Dalam keterangannya, Jam'un menyampaikan bahwa pengambilan bantuan dilakukan oleh ketua RT yang mewakili para KPM. Menurutnya, mekanisme tersebut telah menjadi kesepakatan para ketua RT dan dilakukan atas sepengetahuan Kepala Desa. Bantuan kemudian didistribusikan kepada warga penerima di masing-masing wilayah RT.
Meski demikian, muncul pertanyaan dari masyarakat mengenai selisih jumlah bantuan yang diterima KPM dibandingkan dengan jumlah bantuan yang diinformasikan berasal dari pemerintah. Sejumlah warga berharap adanya penjelasan resmi dari pemerintah desa maupun instansi terkait agar tidak menimbulkan dugaan penyimpangan dalam penyaluran bantuan.
Program bantuan pangan merupakan salah satu bentuk perlindungan sosial pemerintah yang bertujuan untuk membantu masyarakat yang membutuhkan. Oleh karena itu, penyalurannya harus dilakukan secara transparan, tepat sasaran, dan sesuai dengan ketentuan yang telah ditetapkan agar hak penerima manfaat dapat diterima secara utuh.
Masyarakat meminta pemerintah daerah, Perum Bulog, serta instansi pengawas terkait untuk melakukan klarifikasi dan pemeriksaan terhadap proses penyaluran bantuan pangan di Desa Bulakan guna memastikan bahwa seluruh bantuan telah disalurkan sesuai dengan ketentuan yang berlaku.
Dasar hukum yang relevan:
1. Pasal 28H ayat (3) Undang-Undang Dasar Negara Republik Indonesia Tahun 1945
Setiap orang berhak atas jaminan sosial yang memungkinkan pengembangan dirinya secara utuh sebagai manusia yang bermartabat.
2. Undang-Undang Nomor 13 Tahun 2011 tentang Penanganan Fakir Miskin
Pemerintah dan pemerintah daerah berkewajiban memberikan bantuan sosial kepada masyarakat yang memenuhi kriteria serta menjamin penyalurannya secara tepat sasaran.

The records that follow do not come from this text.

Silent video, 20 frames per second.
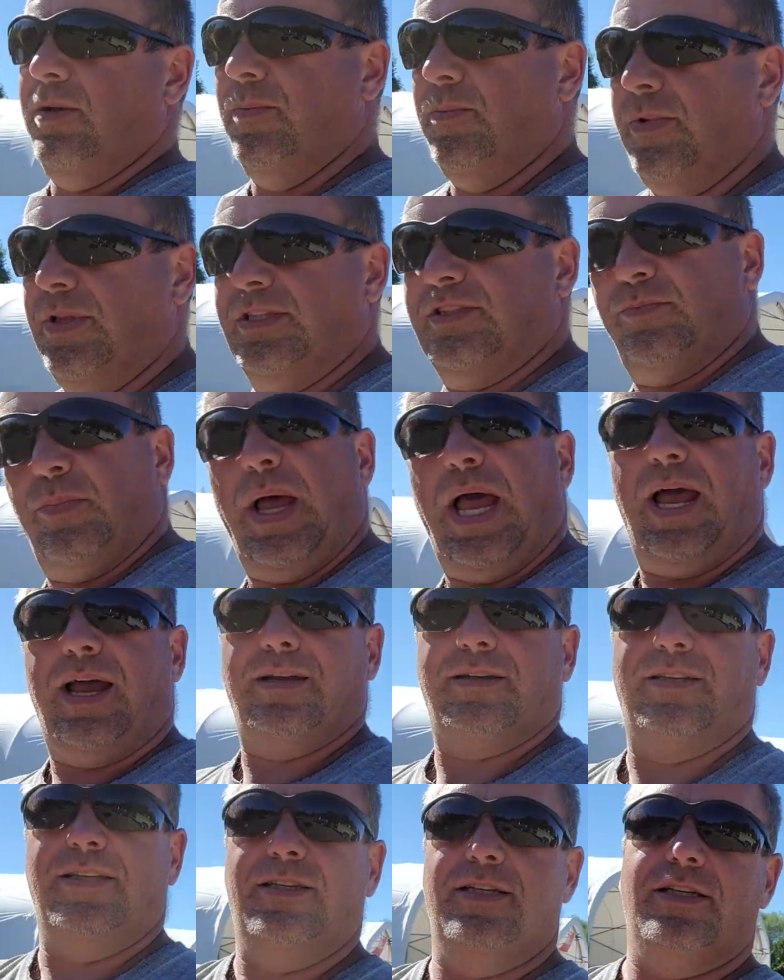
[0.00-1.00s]
But that's
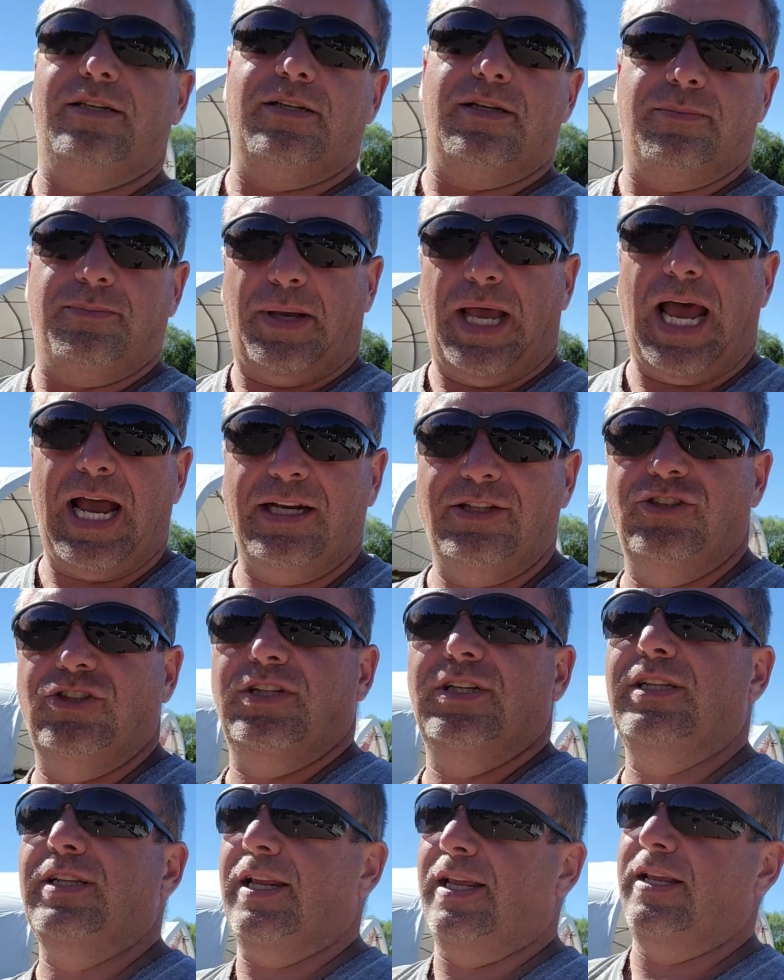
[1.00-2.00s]
packed. You need compaction
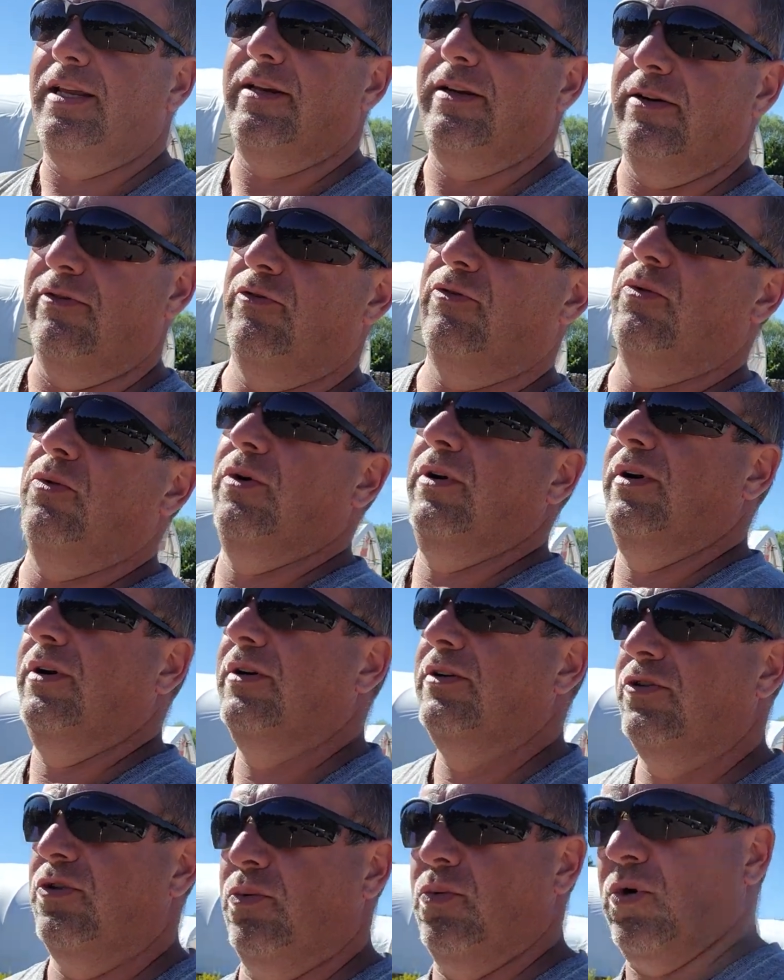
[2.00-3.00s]
and heat for it
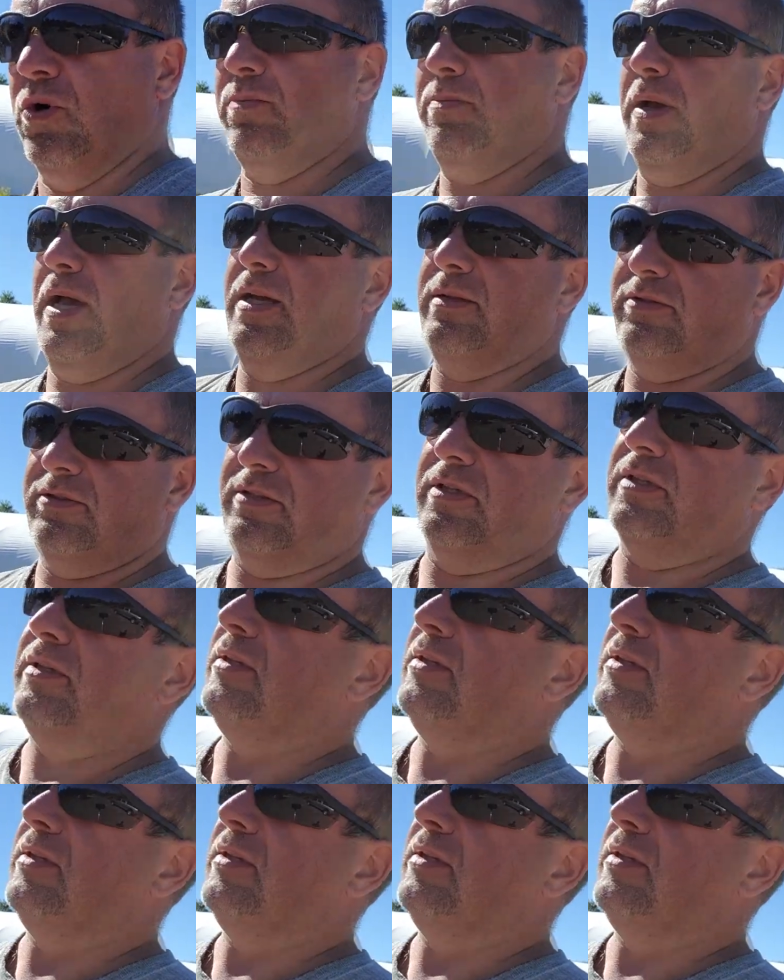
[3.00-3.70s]
to work best.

3. Undang-Undang Nomor 6 Tahun 2014 tentang Desa sebagaimana telah diubah
Pemerintah desa wajib menyelenggarakan tata kelola pemerintahan yang transparan, akuntabel, tertib, dan bertanggung jawab dalam pelayanan kepada masyarakat.
4. Undang-Undang Nomor 30 Tahun 2014 tentang Administrasi Pemerintahan
Setiap pejabat pemerintahan wajib menjalankan kewenangannya berdasarkan asas legalitas, akuntabilitas, dan tidak menyalahgunakan wewenang.
5. Pasal 372 Kitab Undang-Undang Hukum Pidana (KUHP)
Apabila terbukti terdapat penguasaan atau pengalihan barang yang menjadi hak orang lain secara melawan hukum, perbuatan tersebut dapat dikategorikan sebagai tindak pidana penggelapan.
6. Pasal 2 dan Pasal 3 Undang-Undang Nomor 31 Tahun 1999 juncto Undang-Undang Nomor 20 Tahun 2001 tentang Pemberantasan Tindak Pidana Korupsi
Apabila pengurangan bantuan dilakukan dengan tujuan menguntungkan diri sendiri atau pihak lain yang mengakibatkan kerugian keuangan negara atau merugikan hak masyarakat penerima bantuan, maka dapat berpotensi masuk dalam ranah tindak pidana korupsi setelah melalui proses pembuktian oleh aparat penegak hukum.